Неожиданно для себя Курашкевич потянулся всем телом к Зарембе, схватил его за локоть. Не хотел говорить, но вынужден. Горькая истина, от которой никуда не спрячешься… Тяжело было в свое время добывать материалы: трубы, железо, столярку, краску, батареи. Все пришлось через друзей, через… Кушнира. И добыто-то немного, но как раз хватит, чтобы припаяли статью, чтобы прокурор…
- Так этот ваш дом из краденого? - переспросил сухими губами Заремба.
- Все так делают, - отмахнулся тесть. - Но я ведь не для себя старался! Для вас, для нашей Светочки!
Зарембе показалось, что под ним зашатался стул. "Думал же об этом, догадывался, что тут нечисто. Но даже в голову не могло прийти, что тут откровенное воровство, что это все от Кушнира".
- Разве я от тебя многого прошу, Максим? - тронул Зарембу за плечо Курашкевич. - Забери ты этот чертов документ. Ты же не только Кушнира гробишь, ты мне копаешь могилу. Мне и всей нашей семье. - Голос у Курашкевича стал жалобным, скулящим. - Ну, что, решил показать свою принципиальность? А сам жил, пил, гулял в моем доме! Да если бы не я… - Курашкевич запнулся. - Валя бы с тобой и дня не жила. Я ее упросил, убедил, что семья у нас будет. И ты так меня благодаришь?
Заремба вдыхал сладковатый запах цветов, который приносило из сада, и его подташнивало. Жил в чужом доме!.. Курашкевич ее убедил, уговорил, и теперь ожидал от него платы…
Да, в его отношениях с Валей было что-то нехорошее, недолговечное, словно вымученное. Но чтобы так, чтобы до такой степени?.. Бегал, как последний дурак, к театру, ждал, когда кончится спектакль - до глубокой ночи… Потом узнал о ее давней болезненной любви к Рубанчуку. Не хотел ни о чем думать, пусть все пройдет, само исчезнет, ведь есть же материнский долг. А выходит, Курашкевич ее неволил!

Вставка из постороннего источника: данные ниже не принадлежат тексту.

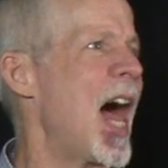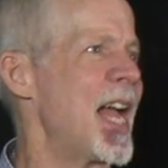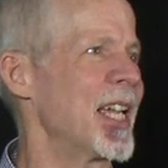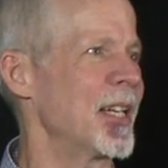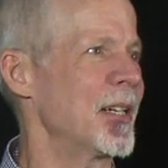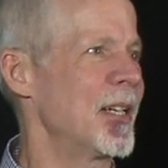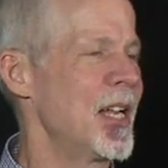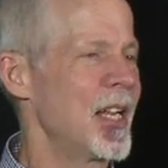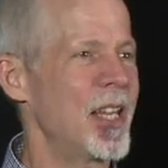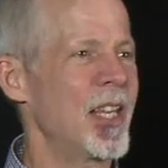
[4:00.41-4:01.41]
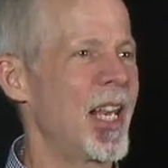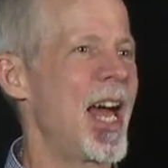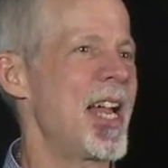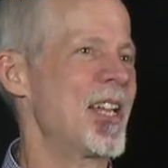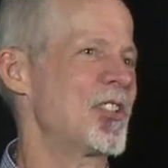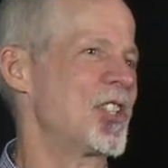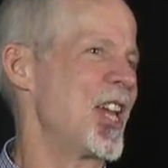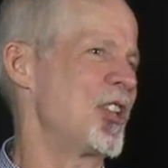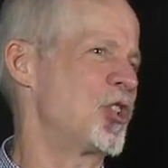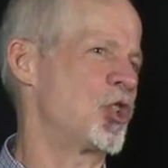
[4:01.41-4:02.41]
lion. And the lion
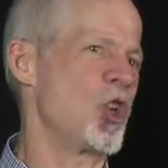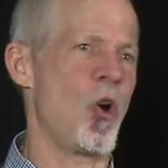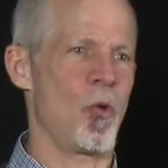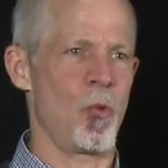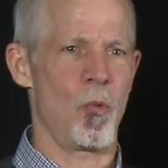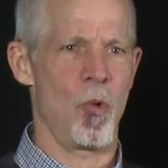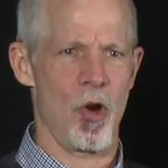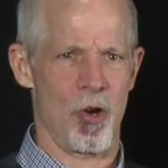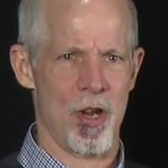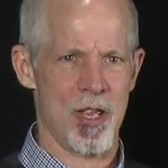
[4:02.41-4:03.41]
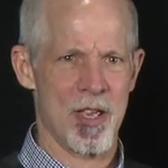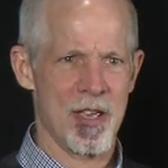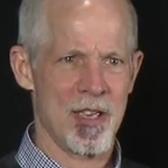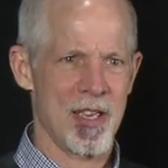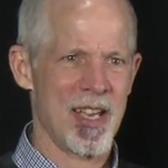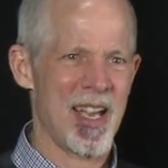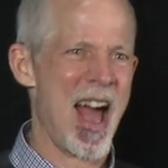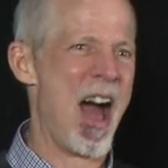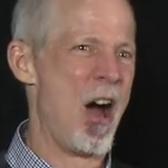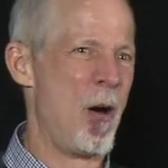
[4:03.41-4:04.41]
said, Don't worry.
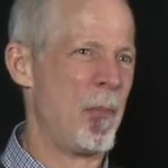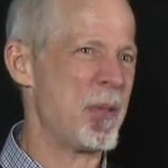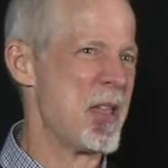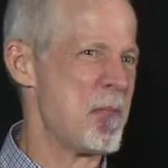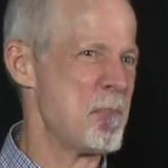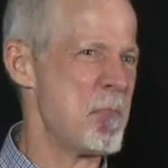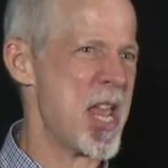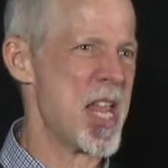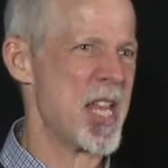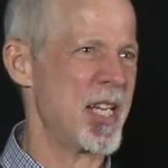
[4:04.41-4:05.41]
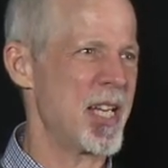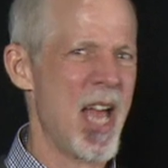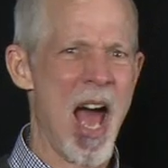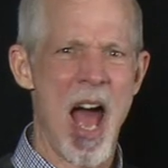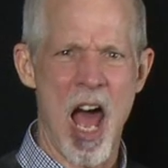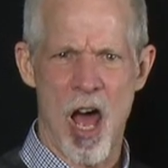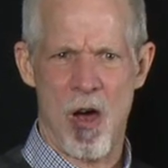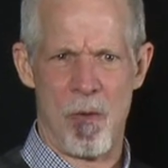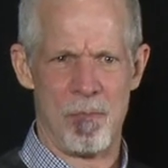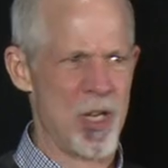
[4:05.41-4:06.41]
I'll be mean.
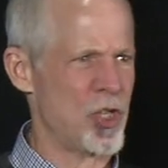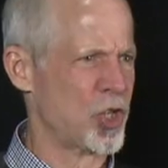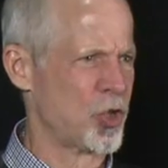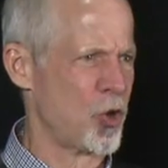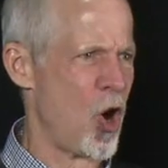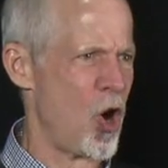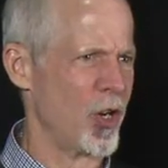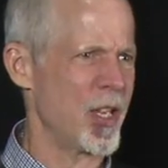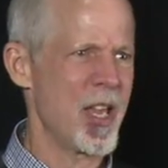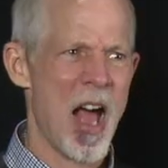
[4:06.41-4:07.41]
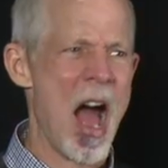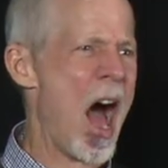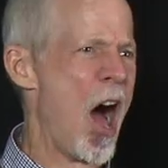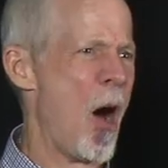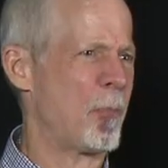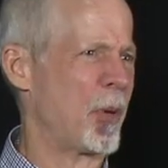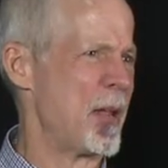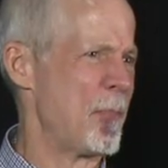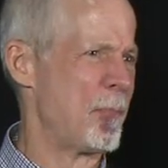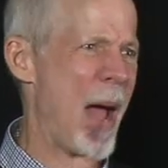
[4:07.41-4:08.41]
I'll be strong. I'll
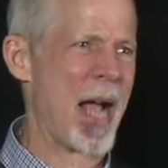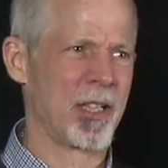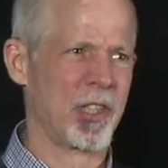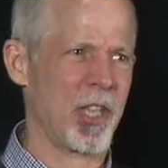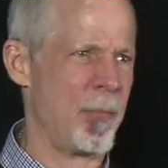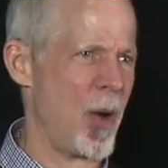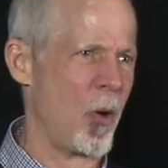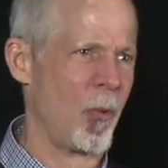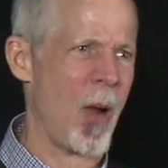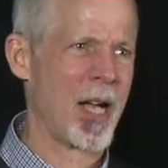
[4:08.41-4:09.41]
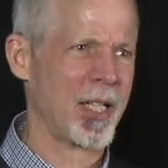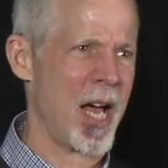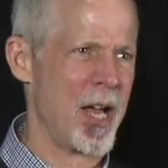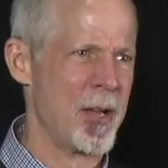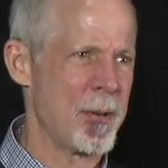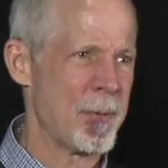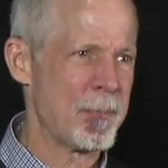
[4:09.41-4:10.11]
bring back the maraca.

- …другой бы мне руки целовал за мои добрые дела, - ворвался в его сознание скулящий голос тестя. - Такую жену имеешь!.. Все ради вашего счастья!.. Пятнадцать лет нежился в пуховиках…
У Зарембы дрожали руки. Хотелось схватить тарелку и - наотмашь, не думая, не глядя… Но вдруг он неожиданно остыл. Что-то в словах тестя было правдой. Давно пора прозреть. Катер, рыбалка, вечерние прогулки по Днепру… Нет, нет, только не это. Были и ночи одиночества, и поздние вечера, когда жена приходила после спектакля уставшая, с разгульным хмелем в глазах, отчужденная, с грубоватой усмешкой. Актерский мир - ничего не поделаешь! - утешал он себя. Всю свою любовь отдал дочери. Детская любовь не обманчива. Вот они вдвоем, ночь накатывается из-за Днепровских плавней, все небо в иллюминации звезд, в доме тишина, телевизор выключен. Светочка спит в своей кроватке, полуоткрытые губы что-то бормочут во сне. Может, маму зовут? А может, рассказывают о своей утренней детской грусти?
- За вашу заботу обо мне я вам благодарен, Порфирий Саввич, - преодолевая жгучую боль в груди, сказал наконец Заремба. - А сейчас, право, вам стоит подумать о своей внучке.